Prompt: Write out each record below exactly, without pictures.

[Collected data]
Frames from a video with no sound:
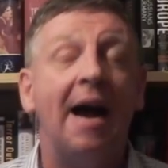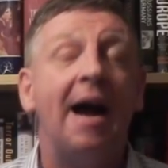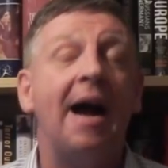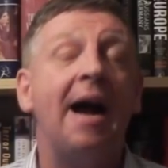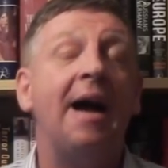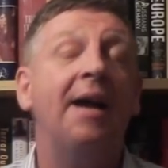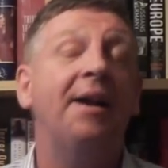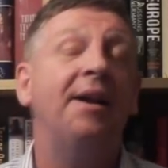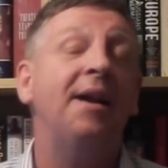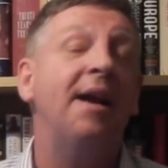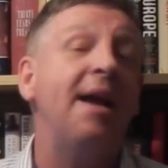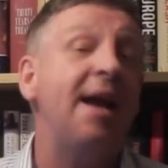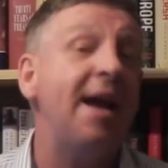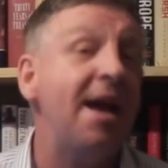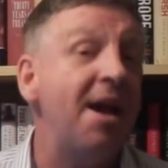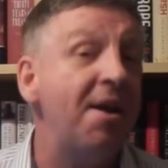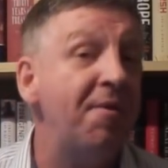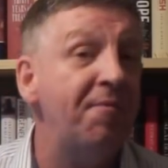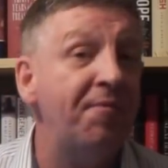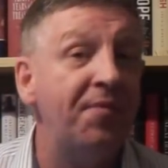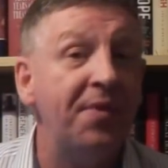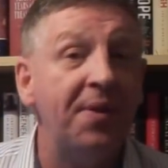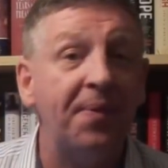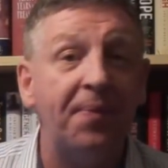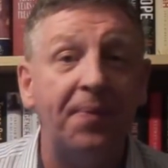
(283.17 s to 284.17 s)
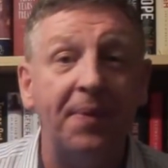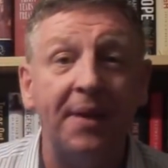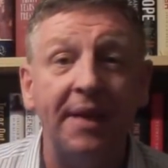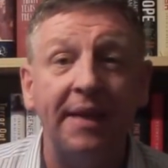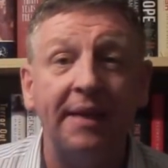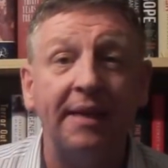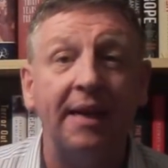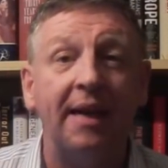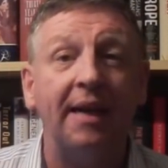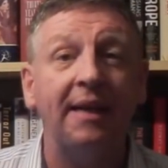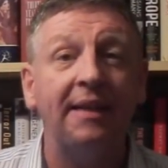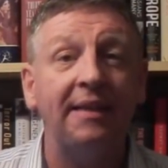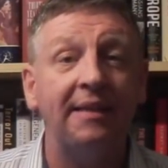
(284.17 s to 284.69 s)
And everything
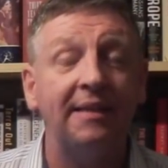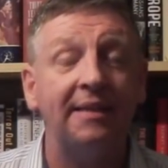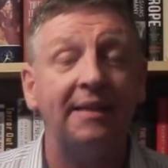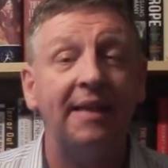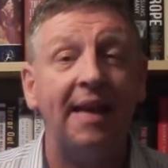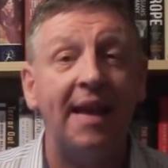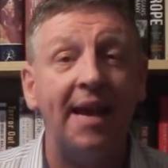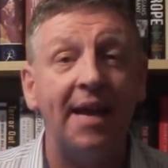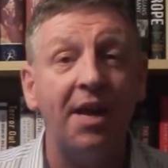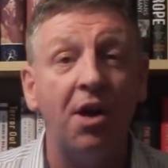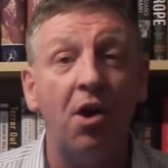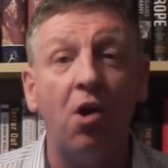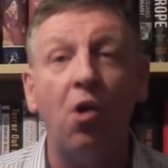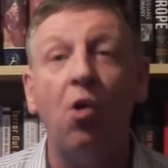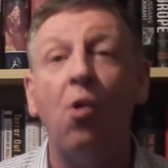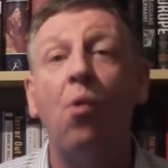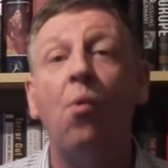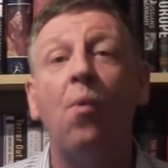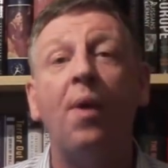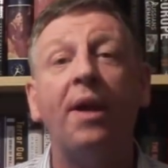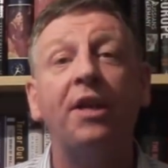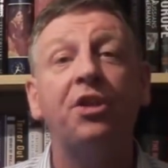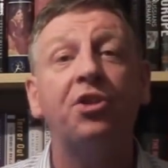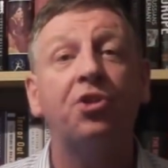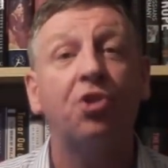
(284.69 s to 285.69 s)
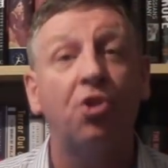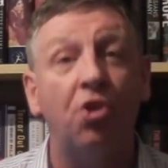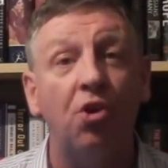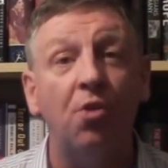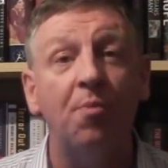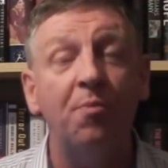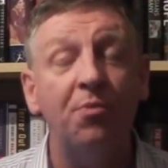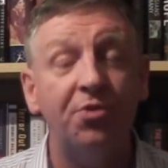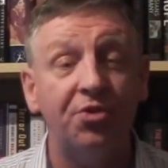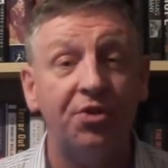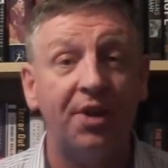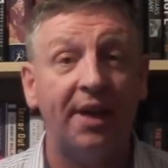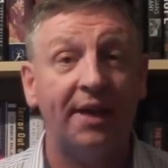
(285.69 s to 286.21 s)
I say always
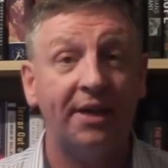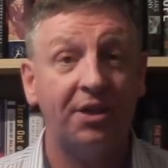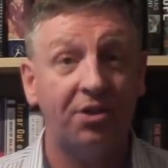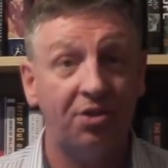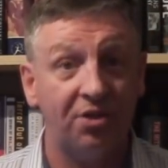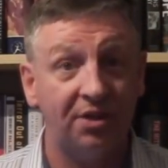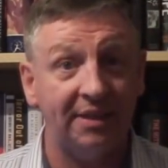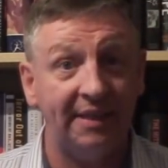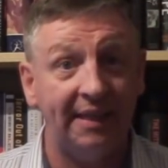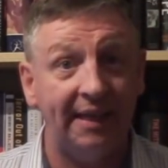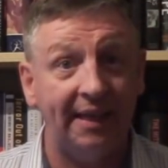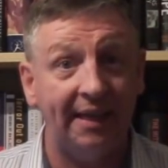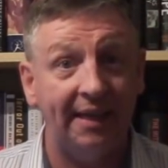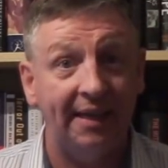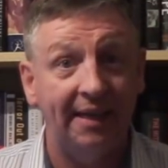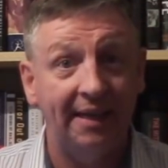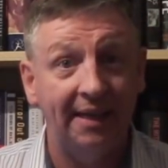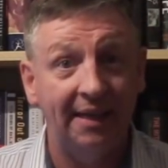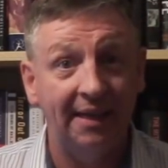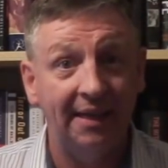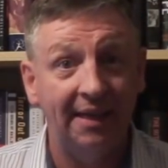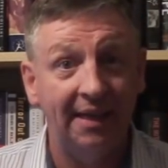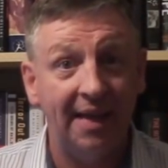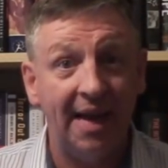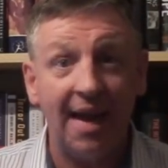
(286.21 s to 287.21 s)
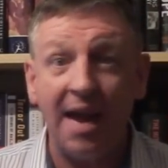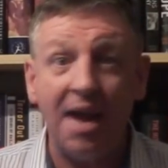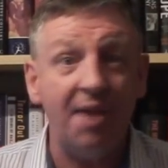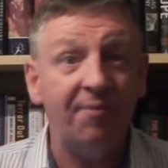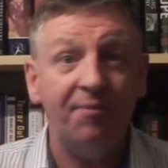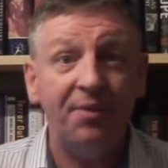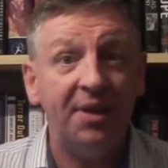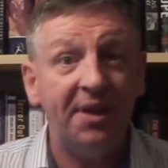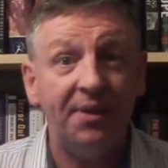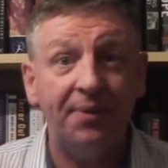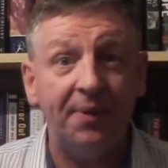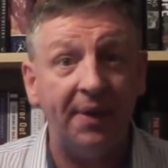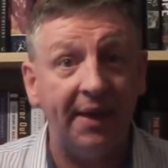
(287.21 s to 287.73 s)
comes right, doesn't it?
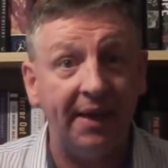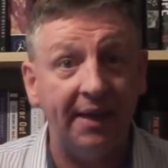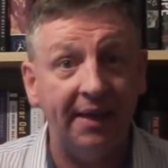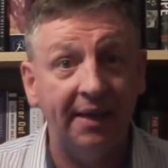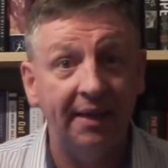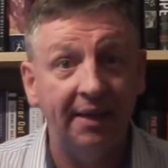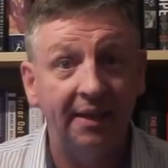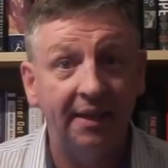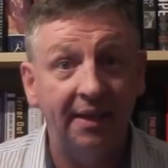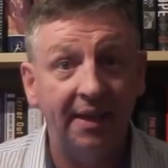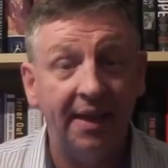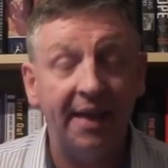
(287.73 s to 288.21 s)
Everything.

Answer section:
Frames from a video with no sound:
(283.17 s to 284.17 s)
(284.17 s to 284.69 s)
And everything
(284.69 s to 285.69 s)
(285.69 s to 286.21 s)
I say always
(286.21 s to 287.21 s)
(287.21 s to 287.73 s)
comes right, doesn't it?
(287.73 s to 288.21 s)
Everything.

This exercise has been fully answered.